**Listed records**:
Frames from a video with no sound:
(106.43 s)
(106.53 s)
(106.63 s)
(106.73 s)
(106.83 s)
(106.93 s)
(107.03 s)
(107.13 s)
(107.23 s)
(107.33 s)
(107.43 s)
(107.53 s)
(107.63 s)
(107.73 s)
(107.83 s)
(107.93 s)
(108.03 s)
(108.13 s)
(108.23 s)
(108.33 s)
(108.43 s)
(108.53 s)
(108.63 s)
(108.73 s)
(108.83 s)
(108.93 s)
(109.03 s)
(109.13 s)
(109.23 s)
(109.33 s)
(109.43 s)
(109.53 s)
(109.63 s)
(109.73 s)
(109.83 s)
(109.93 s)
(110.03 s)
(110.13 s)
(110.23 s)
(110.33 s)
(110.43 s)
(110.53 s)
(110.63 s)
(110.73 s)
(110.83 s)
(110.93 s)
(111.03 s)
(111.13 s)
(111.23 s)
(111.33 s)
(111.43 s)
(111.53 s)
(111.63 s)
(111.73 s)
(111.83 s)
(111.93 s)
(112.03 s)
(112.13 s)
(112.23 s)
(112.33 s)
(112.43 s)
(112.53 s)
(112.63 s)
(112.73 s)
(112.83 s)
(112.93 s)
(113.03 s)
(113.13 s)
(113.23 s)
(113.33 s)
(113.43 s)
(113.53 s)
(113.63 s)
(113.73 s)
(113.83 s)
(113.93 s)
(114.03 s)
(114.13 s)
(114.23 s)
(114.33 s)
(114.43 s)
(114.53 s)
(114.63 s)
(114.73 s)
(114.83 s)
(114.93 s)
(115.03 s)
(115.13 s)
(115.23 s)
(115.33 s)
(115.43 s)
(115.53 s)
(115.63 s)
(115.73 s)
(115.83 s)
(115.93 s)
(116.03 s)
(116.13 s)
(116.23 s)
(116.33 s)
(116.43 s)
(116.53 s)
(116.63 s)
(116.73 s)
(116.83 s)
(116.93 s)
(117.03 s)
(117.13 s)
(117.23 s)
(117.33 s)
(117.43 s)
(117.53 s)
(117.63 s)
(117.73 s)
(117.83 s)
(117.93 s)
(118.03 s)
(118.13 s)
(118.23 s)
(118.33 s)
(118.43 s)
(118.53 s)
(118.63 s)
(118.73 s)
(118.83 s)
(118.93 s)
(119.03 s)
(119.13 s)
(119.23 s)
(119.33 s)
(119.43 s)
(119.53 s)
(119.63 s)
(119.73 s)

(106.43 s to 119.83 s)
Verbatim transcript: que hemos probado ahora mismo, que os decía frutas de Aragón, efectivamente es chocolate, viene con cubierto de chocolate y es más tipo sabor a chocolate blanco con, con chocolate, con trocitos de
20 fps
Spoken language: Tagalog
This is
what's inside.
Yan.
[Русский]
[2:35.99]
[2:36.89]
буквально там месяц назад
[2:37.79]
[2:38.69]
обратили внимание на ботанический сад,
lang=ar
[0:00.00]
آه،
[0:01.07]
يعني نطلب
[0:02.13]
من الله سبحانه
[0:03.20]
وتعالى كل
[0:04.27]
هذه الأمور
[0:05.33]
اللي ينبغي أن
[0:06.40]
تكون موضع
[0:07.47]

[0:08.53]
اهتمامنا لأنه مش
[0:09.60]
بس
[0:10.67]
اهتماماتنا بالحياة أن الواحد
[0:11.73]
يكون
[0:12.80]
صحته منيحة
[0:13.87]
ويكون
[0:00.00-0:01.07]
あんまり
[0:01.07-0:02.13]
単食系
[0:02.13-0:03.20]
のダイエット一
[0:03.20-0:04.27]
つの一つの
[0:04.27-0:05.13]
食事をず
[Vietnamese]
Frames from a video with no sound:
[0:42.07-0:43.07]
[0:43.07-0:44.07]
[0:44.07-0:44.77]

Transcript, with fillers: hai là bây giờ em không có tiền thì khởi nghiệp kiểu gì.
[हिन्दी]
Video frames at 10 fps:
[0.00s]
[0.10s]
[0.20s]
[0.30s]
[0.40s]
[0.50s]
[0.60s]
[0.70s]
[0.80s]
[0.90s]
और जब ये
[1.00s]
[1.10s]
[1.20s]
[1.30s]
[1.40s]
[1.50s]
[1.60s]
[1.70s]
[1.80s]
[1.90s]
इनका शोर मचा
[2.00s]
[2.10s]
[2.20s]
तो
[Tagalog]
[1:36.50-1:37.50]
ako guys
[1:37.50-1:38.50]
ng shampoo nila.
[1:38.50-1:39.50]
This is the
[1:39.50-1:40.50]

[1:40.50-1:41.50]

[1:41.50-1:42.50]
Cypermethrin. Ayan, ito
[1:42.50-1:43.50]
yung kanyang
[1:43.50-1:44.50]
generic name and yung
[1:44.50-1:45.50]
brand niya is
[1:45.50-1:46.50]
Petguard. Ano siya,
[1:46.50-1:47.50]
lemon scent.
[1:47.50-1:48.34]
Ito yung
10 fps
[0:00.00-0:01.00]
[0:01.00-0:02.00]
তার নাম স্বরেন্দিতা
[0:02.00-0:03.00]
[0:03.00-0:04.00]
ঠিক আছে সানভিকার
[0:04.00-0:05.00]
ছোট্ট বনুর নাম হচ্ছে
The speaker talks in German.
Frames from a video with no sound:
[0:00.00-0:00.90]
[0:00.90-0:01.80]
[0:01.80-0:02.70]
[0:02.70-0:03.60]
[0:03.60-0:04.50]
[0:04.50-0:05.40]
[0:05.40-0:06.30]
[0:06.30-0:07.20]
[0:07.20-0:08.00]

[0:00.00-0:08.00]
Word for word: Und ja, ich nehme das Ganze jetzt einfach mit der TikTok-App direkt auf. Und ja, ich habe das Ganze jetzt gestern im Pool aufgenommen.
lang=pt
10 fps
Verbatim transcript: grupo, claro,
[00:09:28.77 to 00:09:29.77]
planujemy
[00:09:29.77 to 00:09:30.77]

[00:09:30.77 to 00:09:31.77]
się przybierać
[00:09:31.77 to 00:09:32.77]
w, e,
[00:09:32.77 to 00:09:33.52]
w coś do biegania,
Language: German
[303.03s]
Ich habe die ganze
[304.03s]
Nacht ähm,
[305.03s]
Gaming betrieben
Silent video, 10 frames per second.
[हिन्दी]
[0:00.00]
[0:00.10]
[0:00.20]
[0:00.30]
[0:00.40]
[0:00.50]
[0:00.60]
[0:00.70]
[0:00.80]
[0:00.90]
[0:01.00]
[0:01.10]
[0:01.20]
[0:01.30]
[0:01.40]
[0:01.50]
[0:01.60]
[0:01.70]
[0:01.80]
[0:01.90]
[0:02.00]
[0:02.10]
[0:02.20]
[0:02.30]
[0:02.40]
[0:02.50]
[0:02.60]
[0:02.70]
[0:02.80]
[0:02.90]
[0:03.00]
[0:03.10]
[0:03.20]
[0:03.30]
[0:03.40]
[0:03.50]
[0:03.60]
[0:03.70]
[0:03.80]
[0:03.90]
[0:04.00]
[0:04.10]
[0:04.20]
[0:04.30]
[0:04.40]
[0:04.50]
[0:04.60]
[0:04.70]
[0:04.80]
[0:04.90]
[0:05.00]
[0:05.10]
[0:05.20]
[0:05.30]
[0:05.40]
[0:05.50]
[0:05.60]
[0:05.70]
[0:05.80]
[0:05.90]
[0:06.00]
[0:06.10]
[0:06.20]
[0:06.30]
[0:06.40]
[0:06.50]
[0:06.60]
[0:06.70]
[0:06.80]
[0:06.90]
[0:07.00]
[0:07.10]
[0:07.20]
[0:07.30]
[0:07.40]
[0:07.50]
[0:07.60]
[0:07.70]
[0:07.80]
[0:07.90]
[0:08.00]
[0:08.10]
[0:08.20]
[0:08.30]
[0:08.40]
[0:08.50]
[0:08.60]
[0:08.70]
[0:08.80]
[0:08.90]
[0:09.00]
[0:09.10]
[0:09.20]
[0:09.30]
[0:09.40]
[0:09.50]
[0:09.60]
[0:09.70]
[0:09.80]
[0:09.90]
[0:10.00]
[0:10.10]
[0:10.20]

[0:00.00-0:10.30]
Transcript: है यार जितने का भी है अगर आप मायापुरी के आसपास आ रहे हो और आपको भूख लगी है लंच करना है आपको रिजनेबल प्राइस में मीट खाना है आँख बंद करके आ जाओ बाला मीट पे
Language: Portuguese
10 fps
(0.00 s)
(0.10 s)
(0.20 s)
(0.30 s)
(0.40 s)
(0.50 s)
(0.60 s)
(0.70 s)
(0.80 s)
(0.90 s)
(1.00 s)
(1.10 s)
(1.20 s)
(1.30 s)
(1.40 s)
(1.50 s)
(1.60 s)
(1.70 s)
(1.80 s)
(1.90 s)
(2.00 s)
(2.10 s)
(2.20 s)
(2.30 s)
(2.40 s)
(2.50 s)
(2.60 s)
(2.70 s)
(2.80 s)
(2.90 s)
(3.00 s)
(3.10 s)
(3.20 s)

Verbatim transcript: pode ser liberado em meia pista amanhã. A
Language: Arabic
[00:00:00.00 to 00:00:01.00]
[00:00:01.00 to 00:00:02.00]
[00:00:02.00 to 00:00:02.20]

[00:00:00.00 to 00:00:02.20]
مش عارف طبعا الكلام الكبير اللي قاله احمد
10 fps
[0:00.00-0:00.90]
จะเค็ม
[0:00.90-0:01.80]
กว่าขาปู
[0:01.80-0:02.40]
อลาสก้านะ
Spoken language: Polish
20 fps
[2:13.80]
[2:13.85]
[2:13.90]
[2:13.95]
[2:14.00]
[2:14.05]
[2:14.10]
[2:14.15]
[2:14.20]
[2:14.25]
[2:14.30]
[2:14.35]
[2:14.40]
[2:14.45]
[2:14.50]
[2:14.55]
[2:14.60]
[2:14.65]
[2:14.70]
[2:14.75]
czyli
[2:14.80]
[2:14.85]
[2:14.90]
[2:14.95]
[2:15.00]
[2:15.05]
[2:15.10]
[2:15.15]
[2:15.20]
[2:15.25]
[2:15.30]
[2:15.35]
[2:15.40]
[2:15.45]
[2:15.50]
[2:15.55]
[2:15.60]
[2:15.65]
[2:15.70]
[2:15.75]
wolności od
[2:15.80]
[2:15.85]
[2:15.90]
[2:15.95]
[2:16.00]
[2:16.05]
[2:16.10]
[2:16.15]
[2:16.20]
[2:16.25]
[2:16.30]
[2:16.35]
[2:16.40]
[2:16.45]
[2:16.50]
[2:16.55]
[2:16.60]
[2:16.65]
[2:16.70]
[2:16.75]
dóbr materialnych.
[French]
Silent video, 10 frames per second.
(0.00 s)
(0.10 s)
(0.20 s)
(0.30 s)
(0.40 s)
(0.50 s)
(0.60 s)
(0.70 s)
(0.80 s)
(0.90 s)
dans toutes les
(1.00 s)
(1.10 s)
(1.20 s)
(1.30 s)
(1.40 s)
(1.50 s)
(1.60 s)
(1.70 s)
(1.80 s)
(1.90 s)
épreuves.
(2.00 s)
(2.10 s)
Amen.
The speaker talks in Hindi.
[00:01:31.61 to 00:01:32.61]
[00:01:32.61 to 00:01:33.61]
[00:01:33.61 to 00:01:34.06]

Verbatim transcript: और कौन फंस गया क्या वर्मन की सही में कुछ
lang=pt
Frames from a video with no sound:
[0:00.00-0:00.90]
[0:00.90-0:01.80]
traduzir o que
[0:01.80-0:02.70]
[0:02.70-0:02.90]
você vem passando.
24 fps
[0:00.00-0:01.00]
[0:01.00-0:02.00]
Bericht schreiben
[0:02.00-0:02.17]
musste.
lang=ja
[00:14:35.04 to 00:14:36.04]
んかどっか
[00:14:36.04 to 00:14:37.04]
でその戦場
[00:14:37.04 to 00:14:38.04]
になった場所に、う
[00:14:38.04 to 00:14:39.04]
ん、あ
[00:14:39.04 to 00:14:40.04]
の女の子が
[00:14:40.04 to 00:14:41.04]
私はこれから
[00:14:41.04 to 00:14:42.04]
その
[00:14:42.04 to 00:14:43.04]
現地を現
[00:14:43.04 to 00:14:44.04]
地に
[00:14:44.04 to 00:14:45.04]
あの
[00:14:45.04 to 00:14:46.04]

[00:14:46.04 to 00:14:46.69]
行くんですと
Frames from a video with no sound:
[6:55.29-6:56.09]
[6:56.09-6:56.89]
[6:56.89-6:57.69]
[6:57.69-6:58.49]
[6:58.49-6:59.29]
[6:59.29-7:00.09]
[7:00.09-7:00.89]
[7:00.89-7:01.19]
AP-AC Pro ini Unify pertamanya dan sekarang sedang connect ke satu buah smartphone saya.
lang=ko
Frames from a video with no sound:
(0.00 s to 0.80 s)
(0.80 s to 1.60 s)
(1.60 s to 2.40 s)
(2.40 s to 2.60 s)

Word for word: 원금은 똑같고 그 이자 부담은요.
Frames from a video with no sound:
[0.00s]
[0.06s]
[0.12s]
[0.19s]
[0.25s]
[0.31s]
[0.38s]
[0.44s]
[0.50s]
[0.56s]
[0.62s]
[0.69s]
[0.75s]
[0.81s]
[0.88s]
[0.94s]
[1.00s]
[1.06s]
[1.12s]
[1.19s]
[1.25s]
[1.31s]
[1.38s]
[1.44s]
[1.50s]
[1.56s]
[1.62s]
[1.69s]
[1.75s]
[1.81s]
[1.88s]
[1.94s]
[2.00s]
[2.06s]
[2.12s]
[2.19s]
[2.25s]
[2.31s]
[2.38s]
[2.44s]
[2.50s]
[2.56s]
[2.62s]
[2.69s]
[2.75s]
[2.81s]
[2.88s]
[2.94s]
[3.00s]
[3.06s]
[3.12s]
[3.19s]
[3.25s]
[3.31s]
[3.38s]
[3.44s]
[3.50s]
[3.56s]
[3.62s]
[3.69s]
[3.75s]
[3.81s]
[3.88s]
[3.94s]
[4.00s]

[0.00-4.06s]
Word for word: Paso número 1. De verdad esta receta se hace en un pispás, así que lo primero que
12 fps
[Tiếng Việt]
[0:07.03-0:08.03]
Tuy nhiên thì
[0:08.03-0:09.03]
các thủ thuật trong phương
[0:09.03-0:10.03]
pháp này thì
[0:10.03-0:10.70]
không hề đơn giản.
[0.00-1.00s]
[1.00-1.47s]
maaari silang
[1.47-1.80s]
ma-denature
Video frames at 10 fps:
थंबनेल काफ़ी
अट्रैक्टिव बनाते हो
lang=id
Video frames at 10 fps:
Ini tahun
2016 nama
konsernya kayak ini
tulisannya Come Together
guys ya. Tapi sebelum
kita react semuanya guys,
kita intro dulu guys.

**Task statement**:
Nothing but a number is needed: tally the lines of the listing that contain "talks".

**Exercise output**:
2